**Task directions:** The expected response is the full listing, retyped exactly, without its images.

- - - - - - -

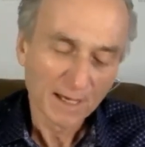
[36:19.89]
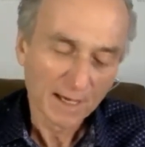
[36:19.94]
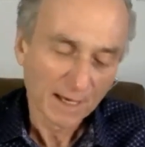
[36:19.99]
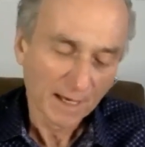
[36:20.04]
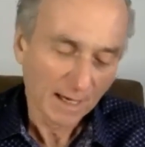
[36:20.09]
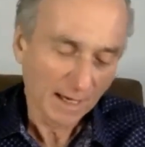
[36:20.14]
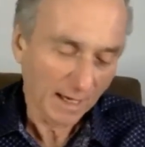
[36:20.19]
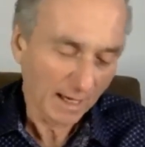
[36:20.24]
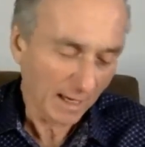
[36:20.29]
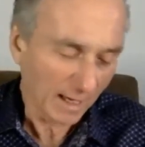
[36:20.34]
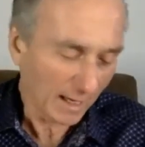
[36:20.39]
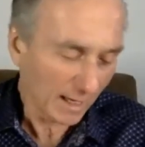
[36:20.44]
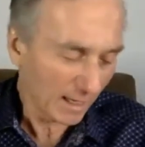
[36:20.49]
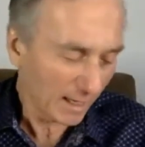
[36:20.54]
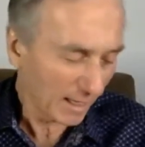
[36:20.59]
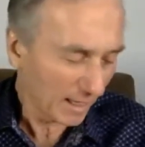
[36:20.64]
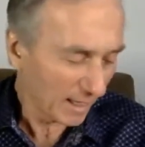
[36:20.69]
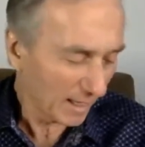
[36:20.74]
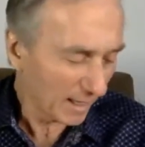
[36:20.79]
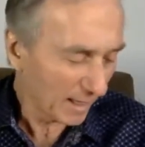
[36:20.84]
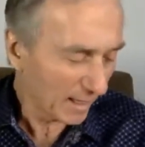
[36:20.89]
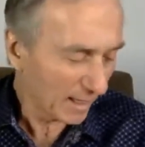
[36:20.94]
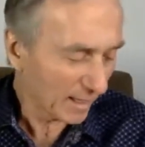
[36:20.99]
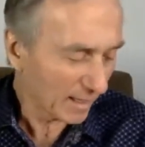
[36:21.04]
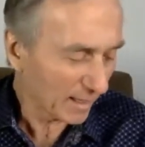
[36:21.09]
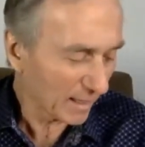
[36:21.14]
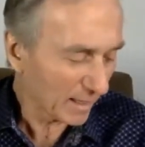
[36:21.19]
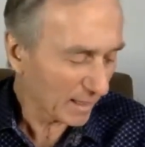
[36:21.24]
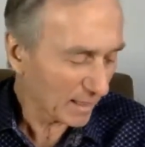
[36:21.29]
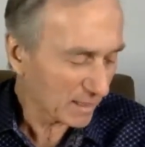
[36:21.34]
Uh, it
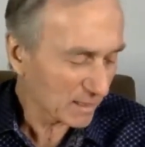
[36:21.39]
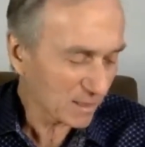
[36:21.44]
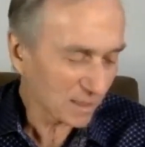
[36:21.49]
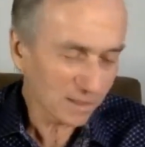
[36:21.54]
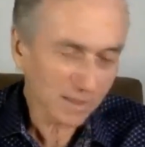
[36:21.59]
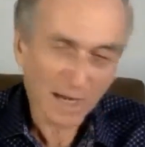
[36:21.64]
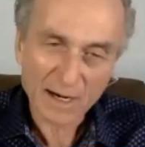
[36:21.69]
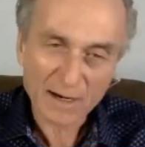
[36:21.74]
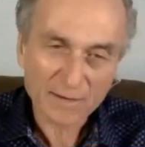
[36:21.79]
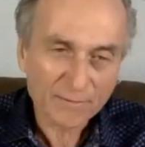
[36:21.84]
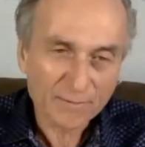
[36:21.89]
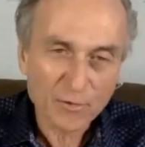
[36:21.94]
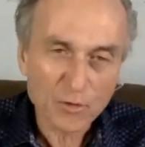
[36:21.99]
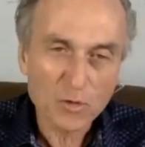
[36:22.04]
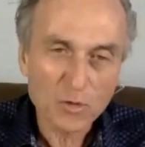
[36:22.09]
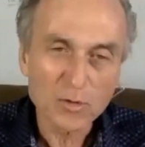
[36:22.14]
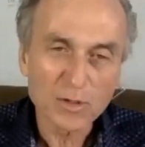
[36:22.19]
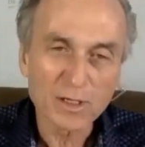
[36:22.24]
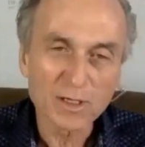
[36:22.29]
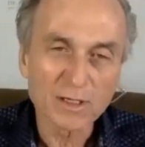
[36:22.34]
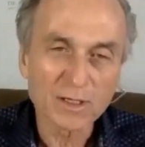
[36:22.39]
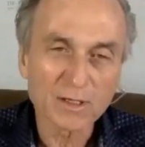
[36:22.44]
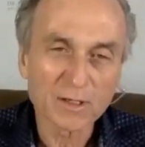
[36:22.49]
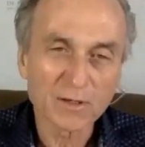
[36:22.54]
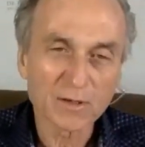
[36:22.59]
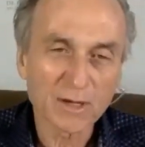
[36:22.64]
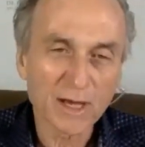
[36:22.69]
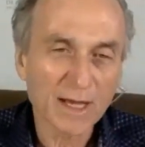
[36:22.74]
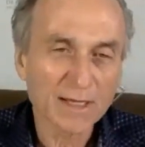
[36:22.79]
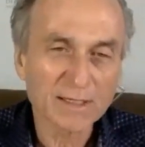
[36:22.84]
is not a food. You're
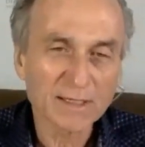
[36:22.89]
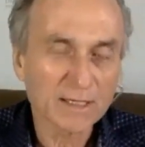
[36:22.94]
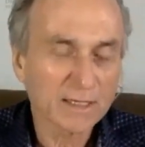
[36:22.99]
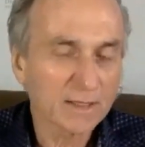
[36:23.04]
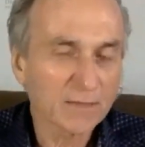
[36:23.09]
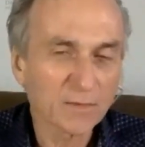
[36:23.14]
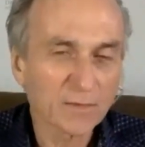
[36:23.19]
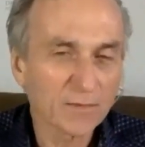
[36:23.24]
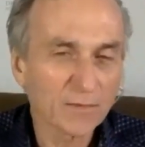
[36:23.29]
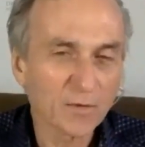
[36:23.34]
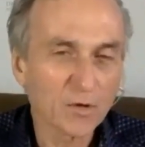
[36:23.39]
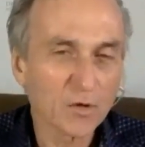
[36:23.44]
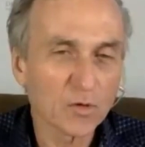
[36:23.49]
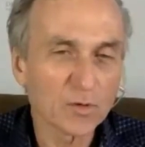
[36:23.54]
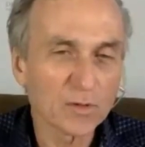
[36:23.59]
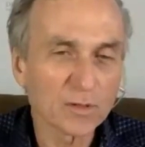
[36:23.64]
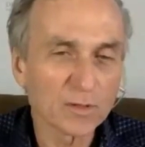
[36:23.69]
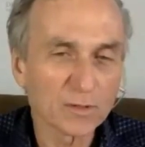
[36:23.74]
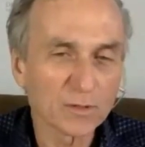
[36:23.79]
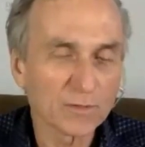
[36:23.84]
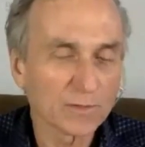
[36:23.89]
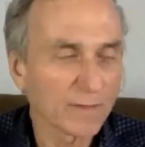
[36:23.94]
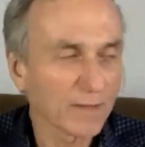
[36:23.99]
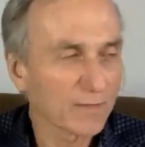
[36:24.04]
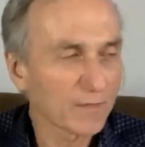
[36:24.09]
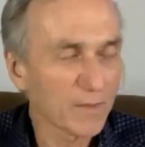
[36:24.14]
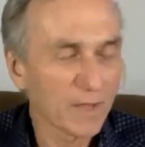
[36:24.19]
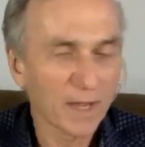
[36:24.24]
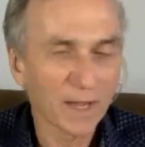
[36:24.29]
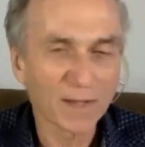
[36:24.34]
not dealing with food. You've left
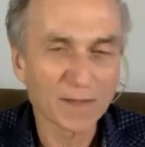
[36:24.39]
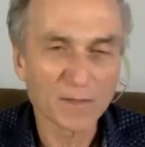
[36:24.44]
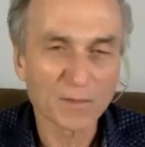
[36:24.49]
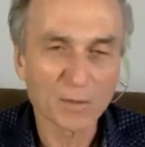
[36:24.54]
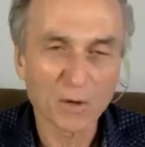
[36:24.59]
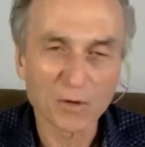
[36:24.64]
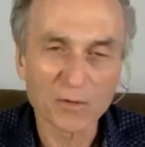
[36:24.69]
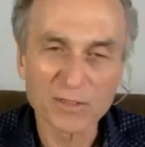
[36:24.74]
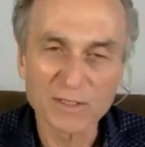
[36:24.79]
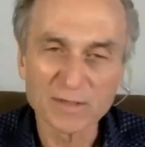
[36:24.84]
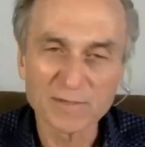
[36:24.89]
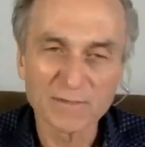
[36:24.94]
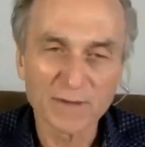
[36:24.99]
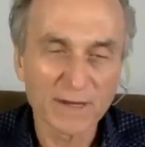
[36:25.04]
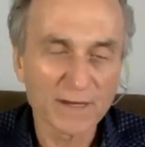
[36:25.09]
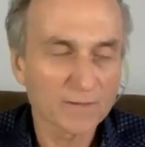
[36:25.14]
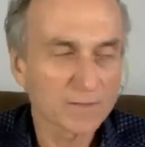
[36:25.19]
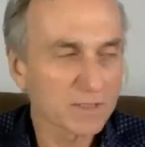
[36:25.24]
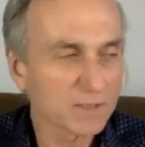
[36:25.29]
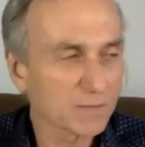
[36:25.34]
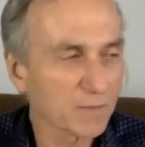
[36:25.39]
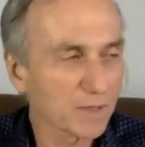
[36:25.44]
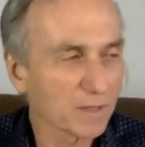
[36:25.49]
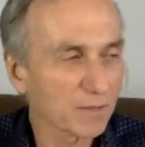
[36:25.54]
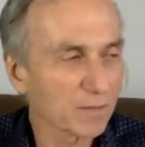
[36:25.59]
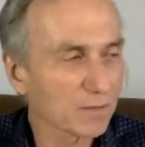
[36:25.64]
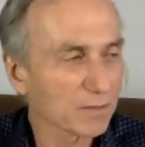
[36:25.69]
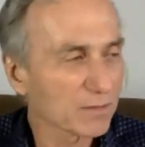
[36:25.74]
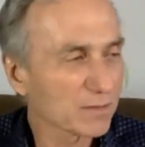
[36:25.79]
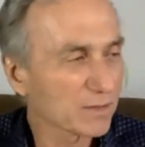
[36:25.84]
behind the protein, vitamins,
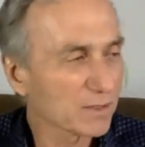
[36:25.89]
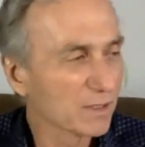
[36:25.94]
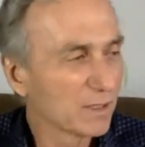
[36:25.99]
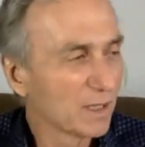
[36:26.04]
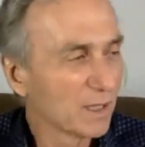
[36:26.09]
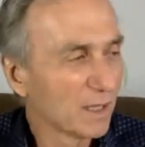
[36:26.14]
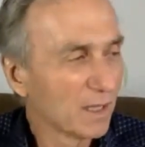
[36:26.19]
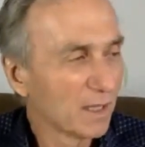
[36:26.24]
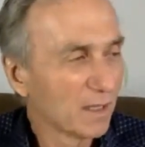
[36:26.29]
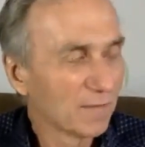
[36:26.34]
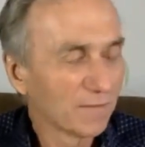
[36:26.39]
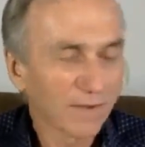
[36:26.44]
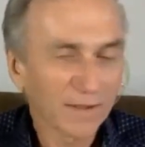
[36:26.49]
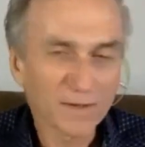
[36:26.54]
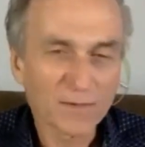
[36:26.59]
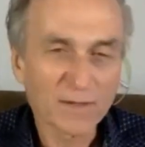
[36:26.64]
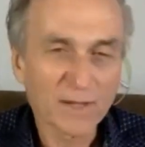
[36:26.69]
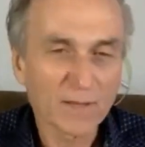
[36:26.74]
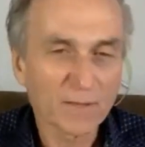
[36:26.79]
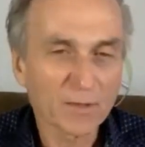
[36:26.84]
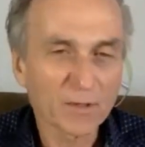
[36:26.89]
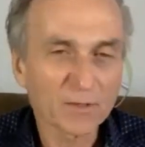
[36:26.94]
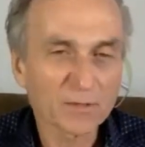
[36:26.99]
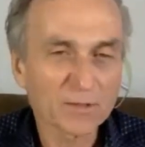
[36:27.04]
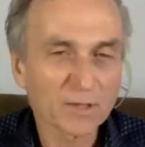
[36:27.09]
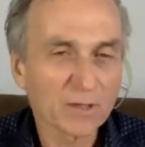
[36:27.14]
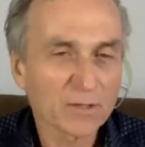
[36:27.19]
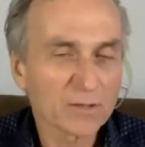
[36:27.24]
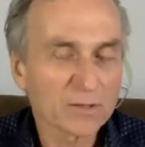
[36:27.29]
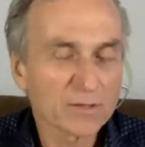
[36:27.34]
minerals, phytochemicals. All
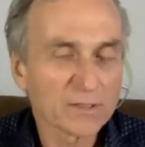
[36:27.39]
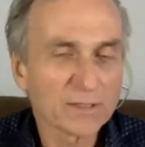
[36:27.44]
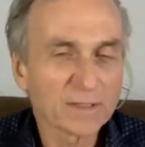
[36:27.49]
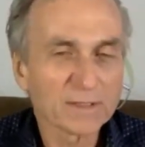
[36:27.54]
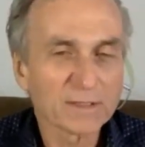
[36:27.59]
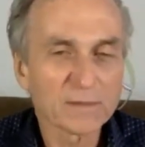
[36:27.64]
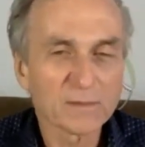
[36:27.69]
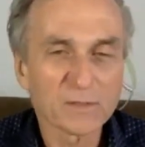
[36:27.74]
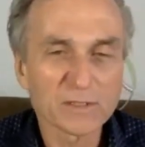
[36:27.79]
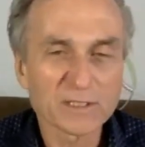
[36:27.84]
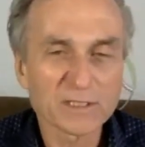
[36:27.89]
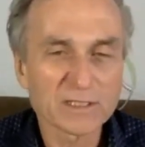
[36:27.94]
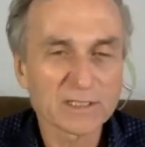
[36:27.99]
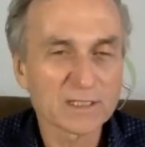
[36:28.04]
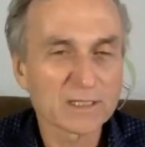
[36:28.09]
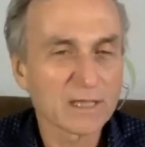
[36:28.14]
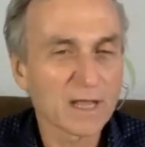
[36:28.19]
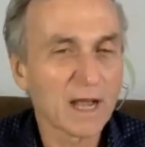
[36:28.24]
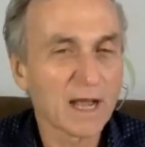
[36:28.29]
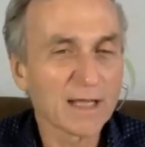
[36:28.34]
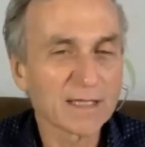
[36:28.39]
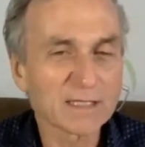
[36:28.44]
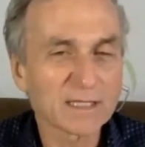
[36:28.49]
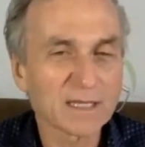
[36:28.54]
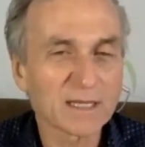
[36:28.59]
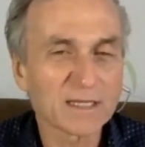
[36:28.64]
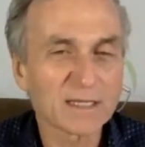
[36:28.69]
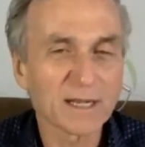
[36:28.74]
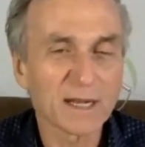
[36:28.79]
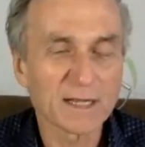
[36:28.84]
you're dealing with is an isolated
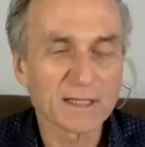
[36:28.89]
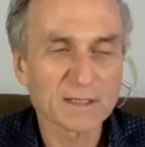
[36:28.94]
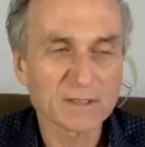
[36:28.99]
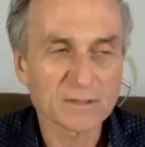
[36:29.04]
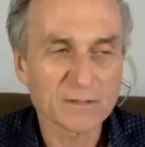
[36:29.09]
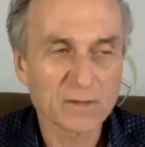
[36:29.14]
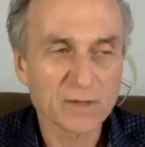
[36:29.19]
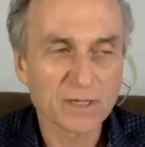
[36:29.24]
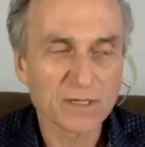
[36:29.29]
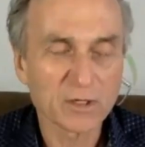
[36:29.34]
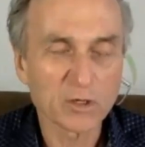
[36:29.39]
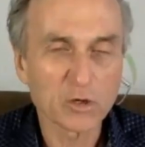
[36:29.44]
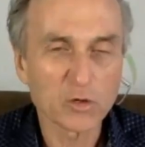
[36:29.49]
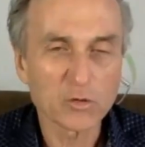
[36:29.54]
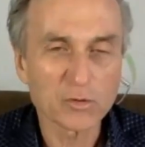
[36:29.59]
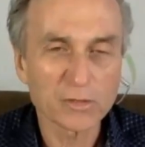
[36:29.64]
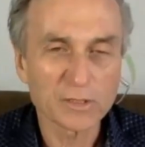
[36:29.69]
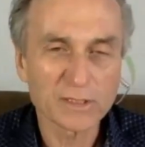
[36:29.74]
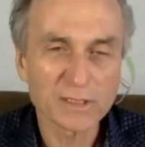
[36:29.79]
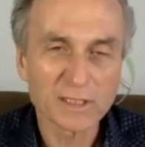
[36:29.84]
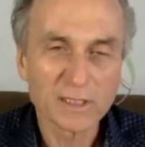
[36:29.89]
concentrated nutrient.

- - - - - - -

**Solution to the problem:**
[36:19.89]
[36:19.94]
[36:19.99]
[36:20.04]
[36:20.09]
[36:20.14]
[36:20.19]
[36:20.24]
[36:20.29]
[36:20.34]
[36:20.39]
[36:20.44]
[36:20.49]
[36:20.54]
[36:20.59]
[36:20.64]
[36:20.69]
[36:20.74]
[36:20.79]
[36:20.84]
[36:20.89]
[36:20.94]
[36:20.99]
[36:21.04]
[36:21.09]
[36:21.14]
[36:21.19]
[36:21.24]
[36:21.29]
[36:21.34]
Uh, it
[36:21.39]
[36:21.44]
[36:21.49]
[36:21.54]
[36:21.59]
[36:21.64]
[36:21.69]
[36:21.74]
[36:21.79]
[36:21.84]
[36:21.89]
[36:21.94]
[36:21.99]
[36:22.04]
[36:22.09]
[36:22.14]
[36:22.19]
[36:22.24]
[36:22.29]
[36:22.34]
[36:22.39]
[36:22.44]
[36:22.49]
[36:22.54]
[36:22.59]
[36:22.64]
[36:22.69]
[36:22.74]
[36:22.79]
[36:22.84]
is not a food. You're
[36:22.89]
[36:22.94]
[36:22.99]
[36:23.04]
[36:23.09]
[36:23.14]
[36:23.19]
[36:23.24]
[36:23.29]
[36:23.34]
[36:23.39]
[36:23.44]
[36:23.49]
[36:23.54]
[36:23.59]
[36:23.64]
[36:23.69]
[36:23.74]
[36:23.79]
[36:23.84]
[36:23.89]
[36:23.94]
[36:23.99]
[36:24.04]
[36:24.09]
[36:24.14]
[36:24.19]
[36:24.24]
[36:24.29]
[36:24.34]
not dealing with food. You've left
[36:24.39]
[36:24.44]
[36:24.49]
[36:24.54]
[36:24.59]
[36:24.64]
[36:24.69]
[36:24.74]
[36:24.79]
[36:24.84]
[36:24.89]
[36:24.94]
[36:24.99]
[36:25.04]
[36:25.09]
[36:25.14]
[36:25.19]
[36:25.24]
[36:25.29]
[36:25.34]
[36:25.39]
[36:25.44]
[36:25.49]
[36:25.54]
[36:25.59]
[36:25.64]
[36:25.69]
[36:25.74]
[36:25.79]
[36:25.84]
behind the protein, vitamins,
[36:25.89]
[36:25.94]
[36:25.99]
[36:26.04]
[36:26.09]
[36:26.14]
[36:26.19]
[36:26.24]
[36:26.29]
[36:26.34]
[36:26.39]
[36:26.44]
[36:26.49]
[36:26.54]
[36:26.59]
[36:26.64]
[36:26.69]
[36:26.74]
[36:26.79]
[36:26.84]
[36:26.89]
[36:26.94]
[36:26.99]
[36:27.04]
[36:27.09]
[36:27.14]
[36:27.19]
[36:27.24]
[36:27.29]
[36:27.34]
minerals, phytochemicals. All
[36:27.39]
[36:27.44]
[36:27.49]
[36:27.54]
[36:27.59]
[36:27.64]
[36:27.69]
[36:27.74]
[36:27.79]
[36:27.84]
[36:27.89]
[36:27.94]
[36:27.99]
[36:28.04]
[36:28.09]
[36:28.14]
[36:28.19]
[36:28.24]
[36:28.29]
[36:28.34]
[36:28.39]
[36:28.44]
[36:28.49]
[36:28.54]
[36:28.59]
[36:28.64]
[36:28.69]
[36:28.74]
[36:28.79]
[36:28.84]
you're dealing with is an isolated
[36:28.89]
[36:28.94]
[36:28.99]
[36:29.04]
[36:29.09]
[36:29.14]
[36:29.19]
[36:29.24]
[36:29.29]
[36:29.34]
[36:29.39]
[36:29.44]
[36:29.49]
[36:29.54]
[36:29.59]
[36:29.64]
[36:29.69]
[36:29.74]
[36:29.79]
[36:29.84]
[36:29.89]
concentrated nutrient.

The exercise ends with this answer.